The reply from the secretary of the Muslim League only arrived at the end of their trip—or perhaps even after the Jinnahs returned to Bombay—but for Jinnah, brooding on his political problems, there was no time to spare for Ruttie, even though that must have been fully his intention when they set out together. He had time, though, to answer all his official mail by hand, including a letter from the acting editor of the Bombay Chronicle, S.A. Brelvi, who had sent him a cutting from a newspaper called New India commenting on the Bombay Chronicle’s policy being still ‘inspired’ by its deported former editor, Horniman, and ‘that the directors of the Chronicle should appoint a responsible Editor’. Replying almost as soon as he received Brelvi’s letter, Jinnah was quick to rise to Brelvi’s defence, calling New India’s comment ‘malicious and impertinent besides being an unjust attack on you’, and asking Brelvi to publish Jinnah’s letter in the Chronicle as validation of how highly the board regarded Brelvi’s services.
And before she knew it, their holiday was over, leaving her unfulfilled—always so, ‘a tragedy of unfulfillment’, as Padmaja was to put it several years later in a letter to Chagla, ‘so young and so lovely’ and loving ‘life with such passionate eagerness and always life passed her by leaving her with empty hands and heart’. But Jinnah did not see it in his hurry to get back home in order to come to grips with the political situation that Gandhi was forcing on them all.

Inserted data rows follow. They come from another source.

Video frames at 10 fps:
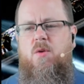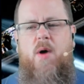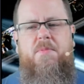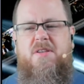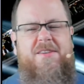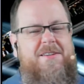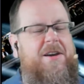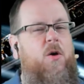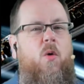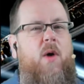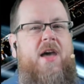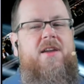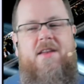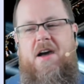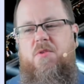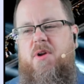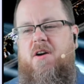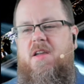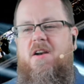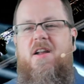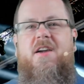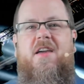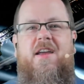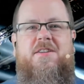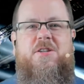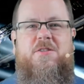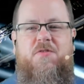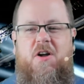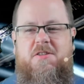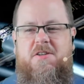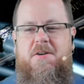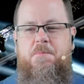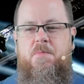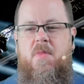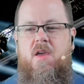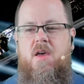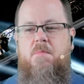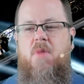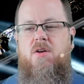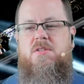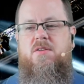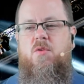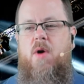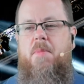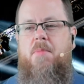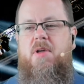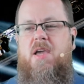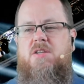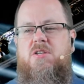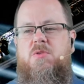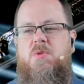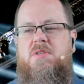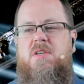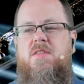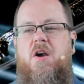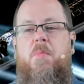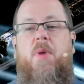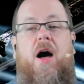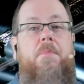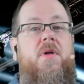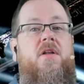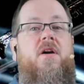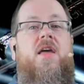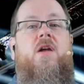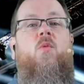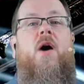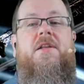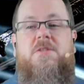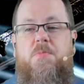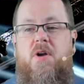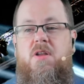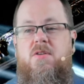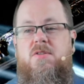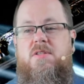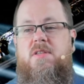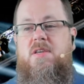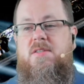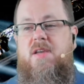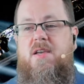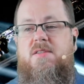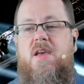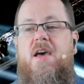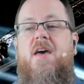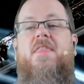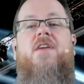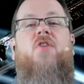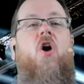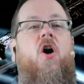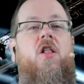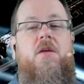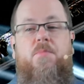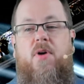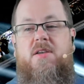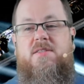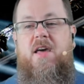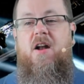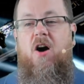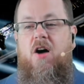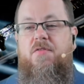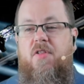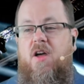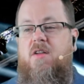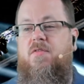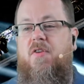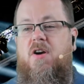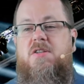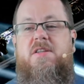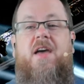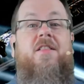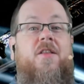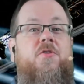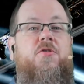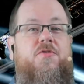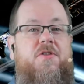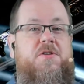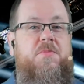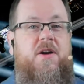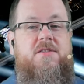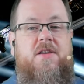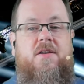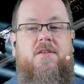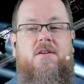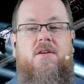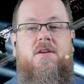The web doesn't go away now when our internet connections falter. Most of the web applications we see that are popular and in widespread use these days, they've all embraced that offline first and local first mindset.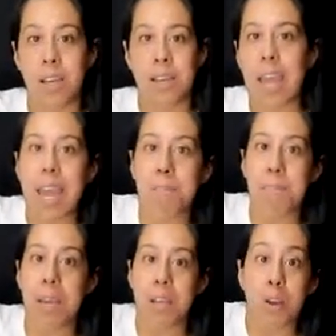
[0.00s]
They ate
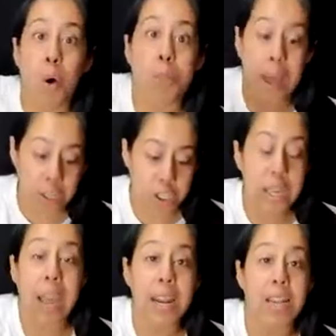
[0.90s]
meat. No, they
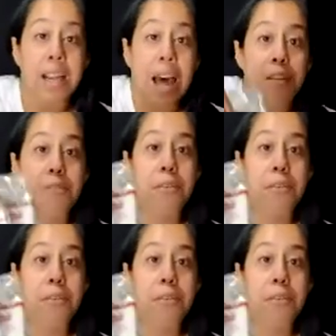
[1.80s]
actually ate a lot of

Much to his alarm, Gandhi was using his new-found popularity among Muslims to push through his non-cooperation programme on a national scale. If Gandhi succeeded in getting the Congress to accept it, Jinnah felt it would be nothing short of disaster for the country, calling as it did for the boycott of all government institutions, including schools, courts, legislatures and councils. The only way to stop Gandhi now was to somehow separate him from the Muslims. And for that the Muslim League would have to snatch back the initiative on the Khilafat cause. With these urgent thoughts preoccupying him, Jinnah retreated within himself, paying no attention to Ruttie, but nevertheless expecting her to understand and be a supportive wife, albeit a silent one.